━━━━━ Extracted data

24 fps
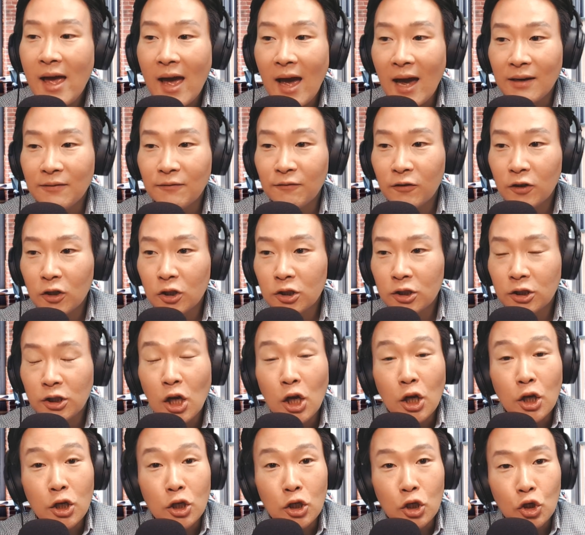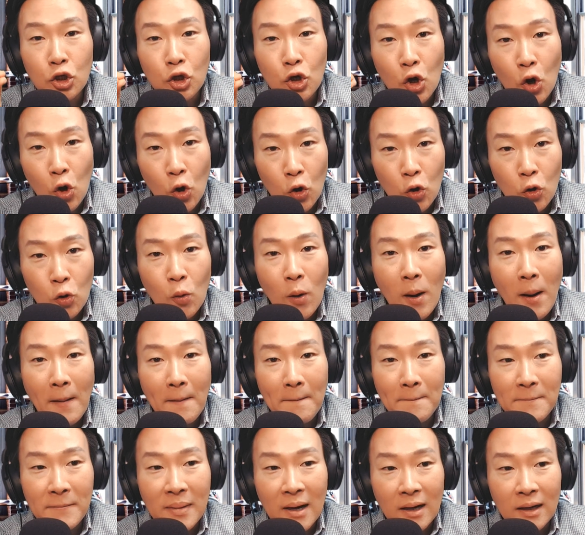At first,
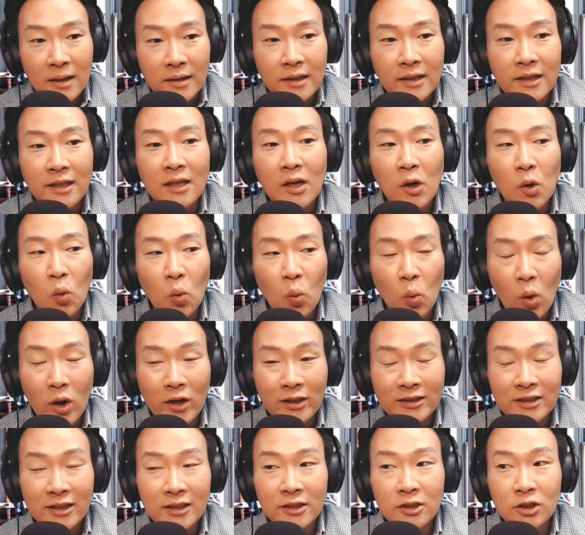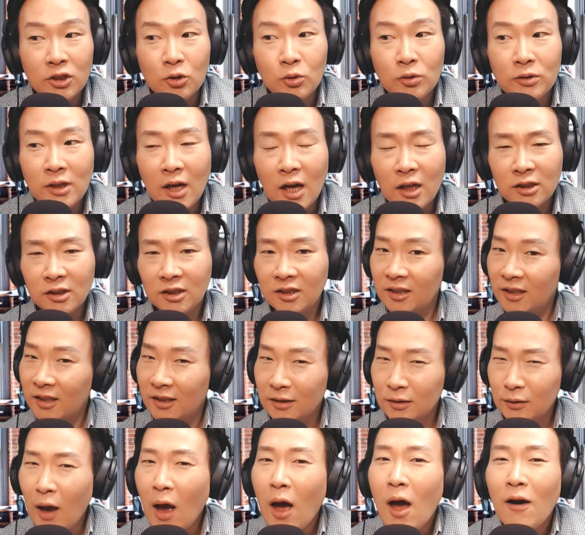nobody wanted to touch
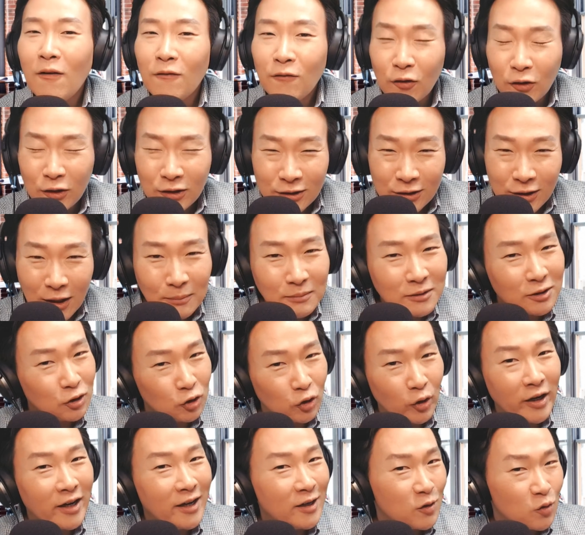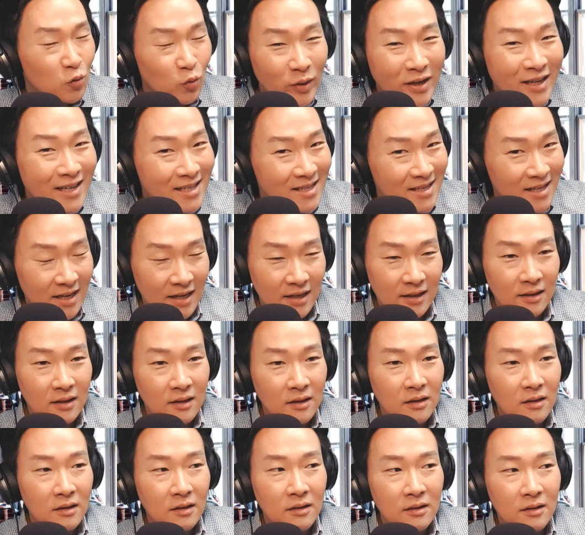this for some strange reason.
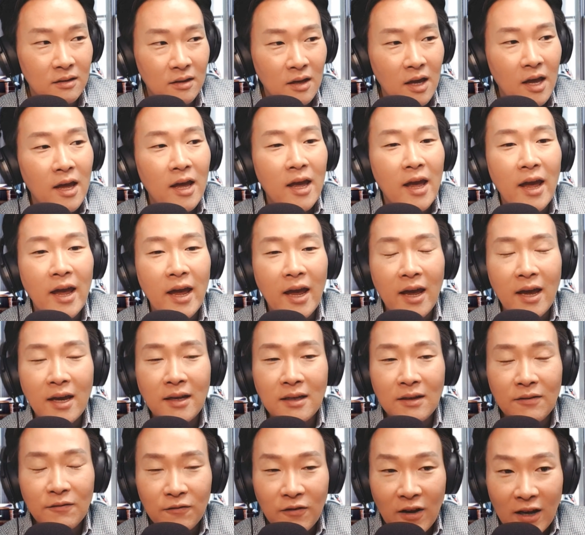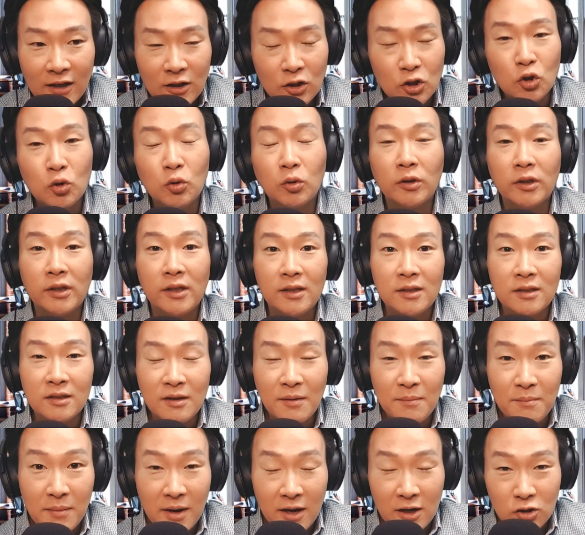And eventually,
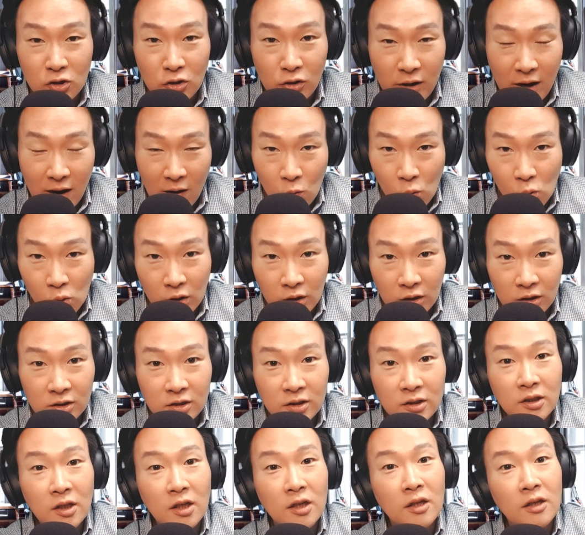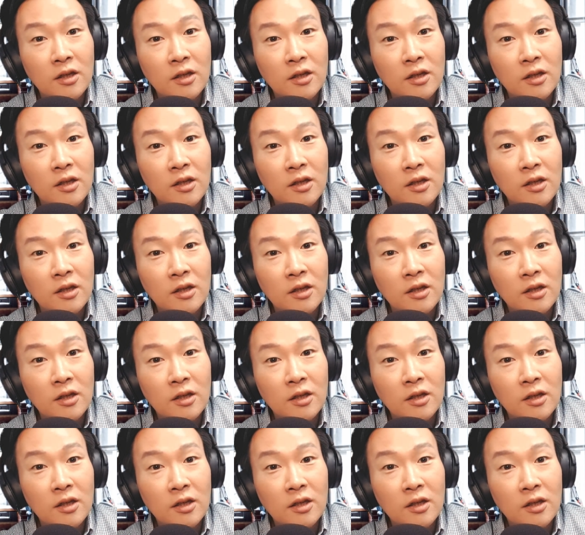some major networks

━━━━━━━━━━
━━━━━ Extracted data

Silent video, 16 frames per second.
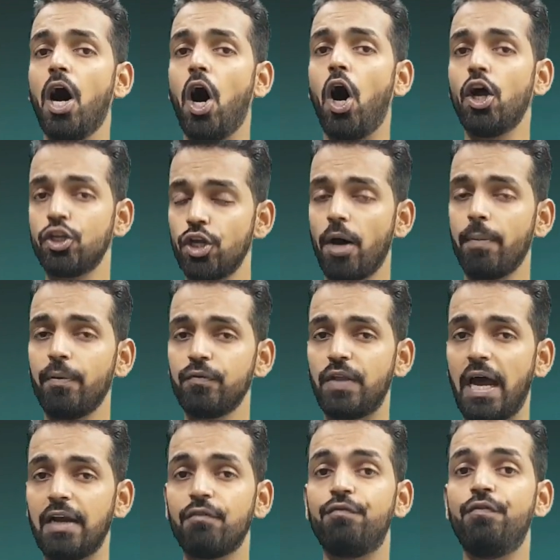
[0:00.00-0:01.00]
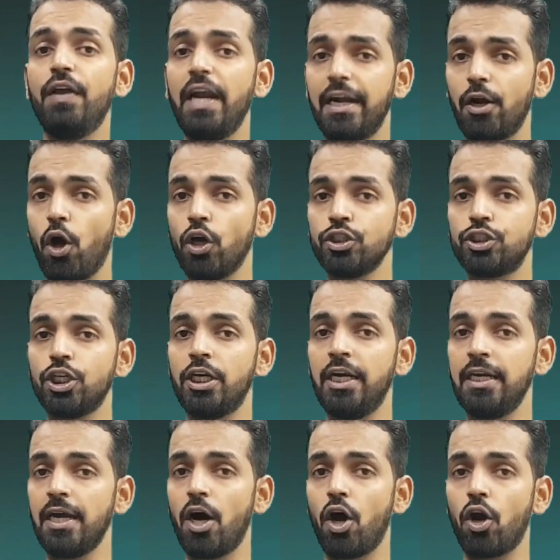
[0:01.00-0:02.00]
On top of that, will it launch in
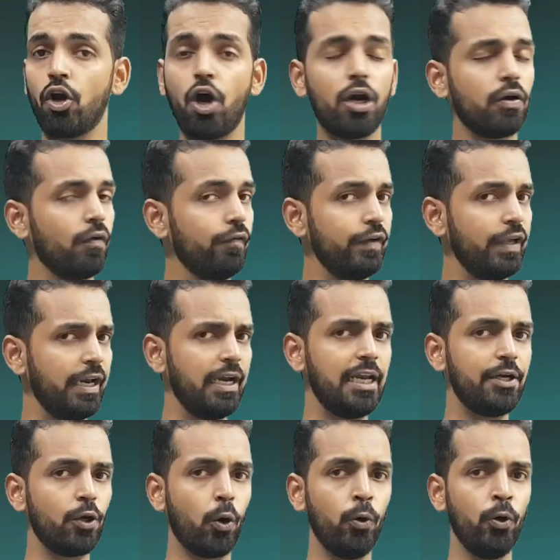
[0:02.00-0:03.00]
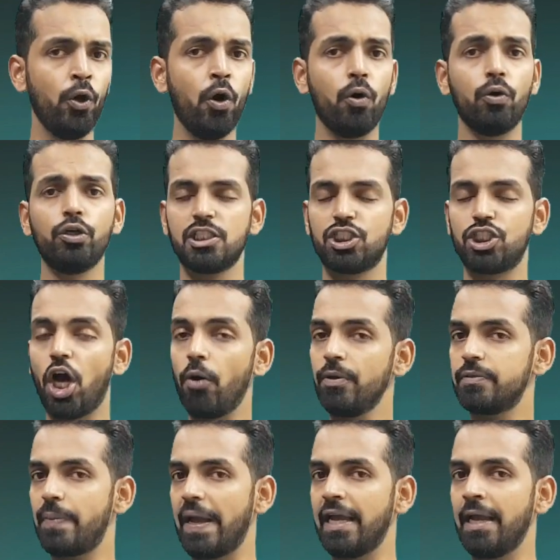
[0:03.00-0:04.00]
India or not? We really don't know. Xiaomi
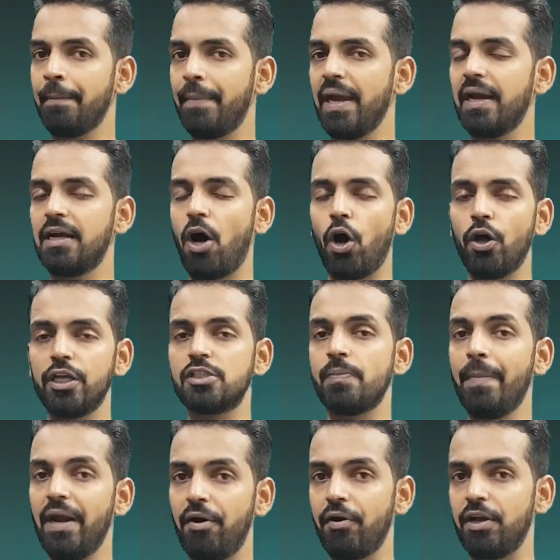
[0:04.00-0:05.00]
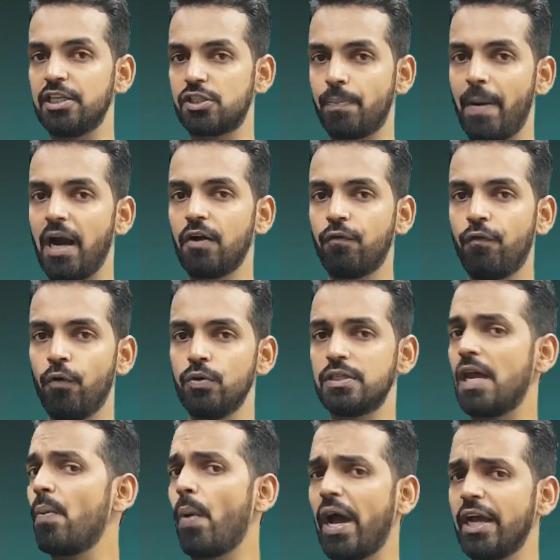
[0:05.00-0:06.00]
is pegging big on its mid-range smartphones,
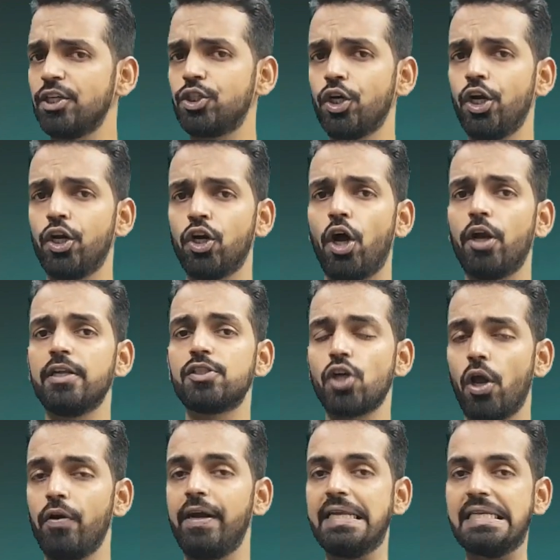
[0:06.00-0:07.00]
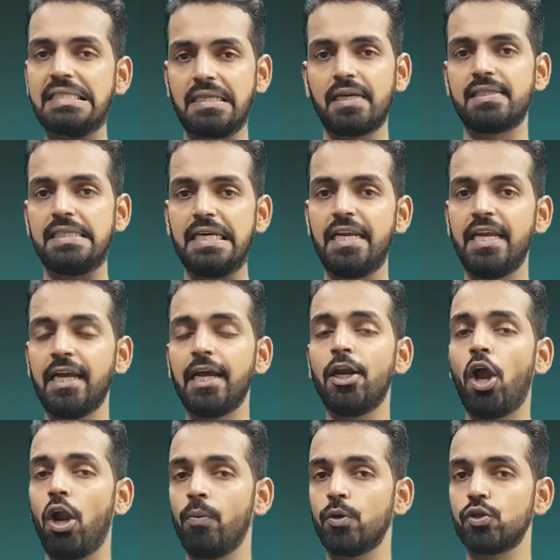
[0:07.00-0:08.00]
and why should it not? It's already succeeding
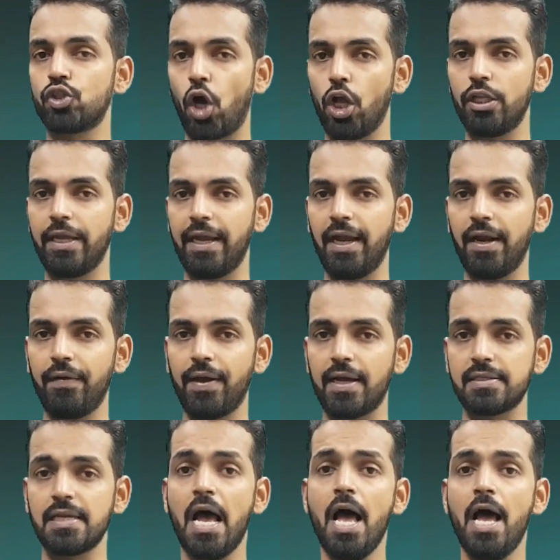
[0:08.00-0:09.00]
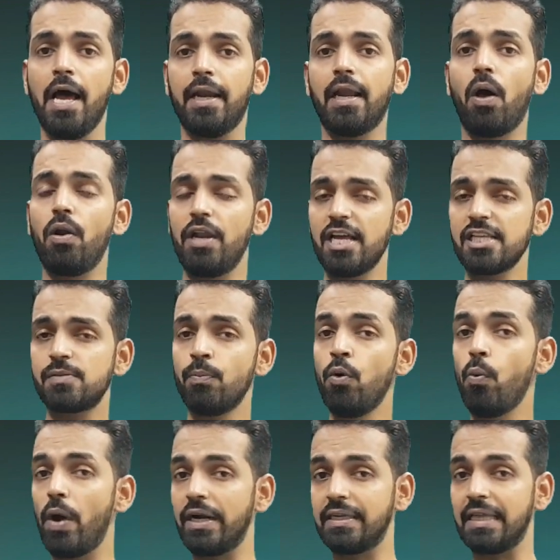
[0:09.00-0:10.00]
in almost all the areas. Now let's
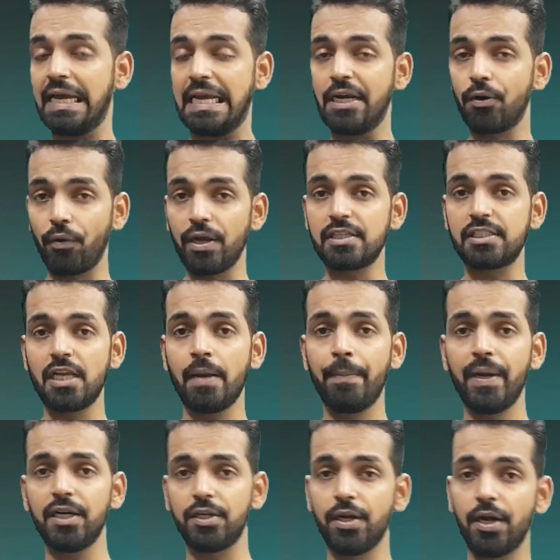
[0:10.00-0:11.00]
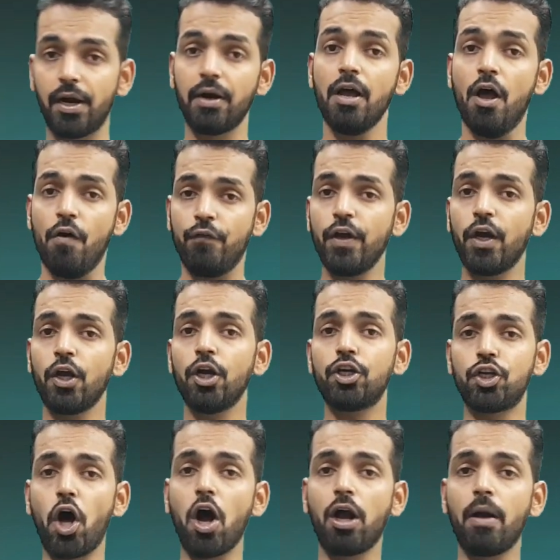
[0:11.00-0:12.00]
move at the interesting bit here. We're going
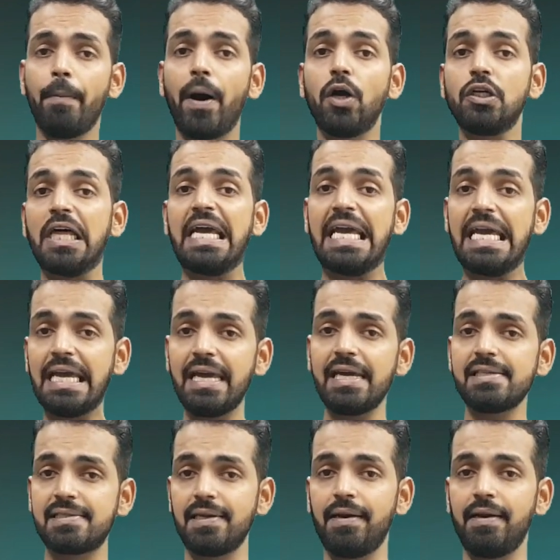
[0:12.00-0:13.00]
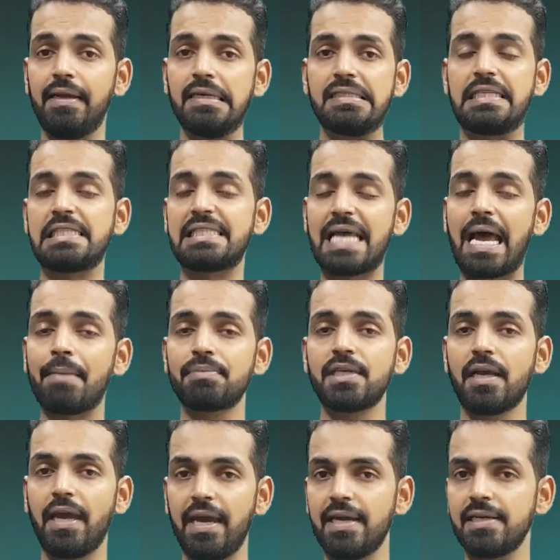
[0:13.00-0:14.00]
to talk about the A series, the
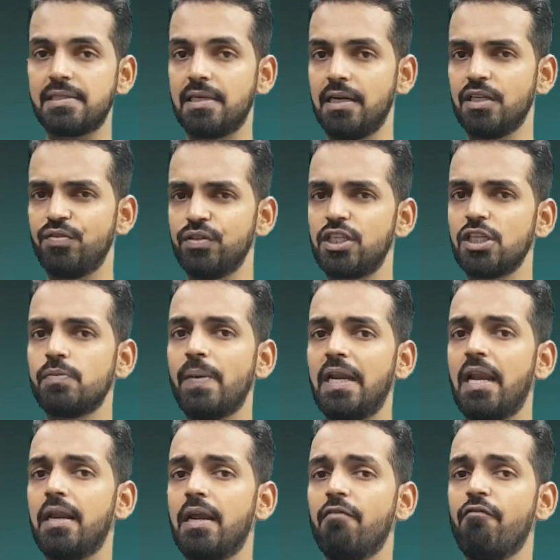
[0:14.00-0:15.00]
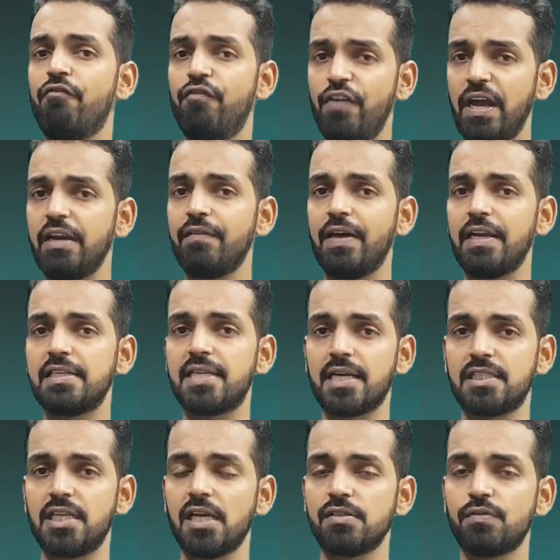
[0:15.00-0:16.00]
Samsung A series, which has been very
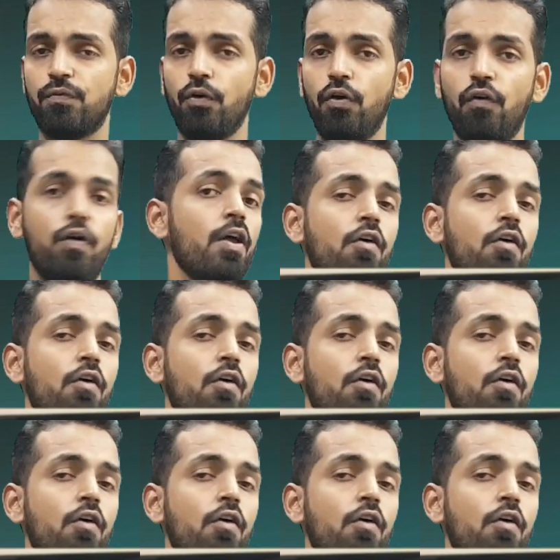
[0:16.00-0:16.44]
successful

━━━━━━━━━━

▶ [Directions for this task]:
Each line above from the one containing "Silent video, 16 frames per second." through the one containing "[0:06.00-0:07.00]" is to be returned verbatim. Nothing else, and no pictures.

▶ [Reply]:
Silent video, 16 frames per second.
[0:00.00-0:01.00]
[0:01.00-0:02.00]
On top of that, will it launch in
[0:02.00-0:03.00]
[0:03.00-0:04.00]
India or not? We really don't know. Xiaomi
[0:04.00-0:05.00]
[0:05.00-0:06.00]
is pegging big on its mid-range smartphones,
[0:06.00-0:07.00]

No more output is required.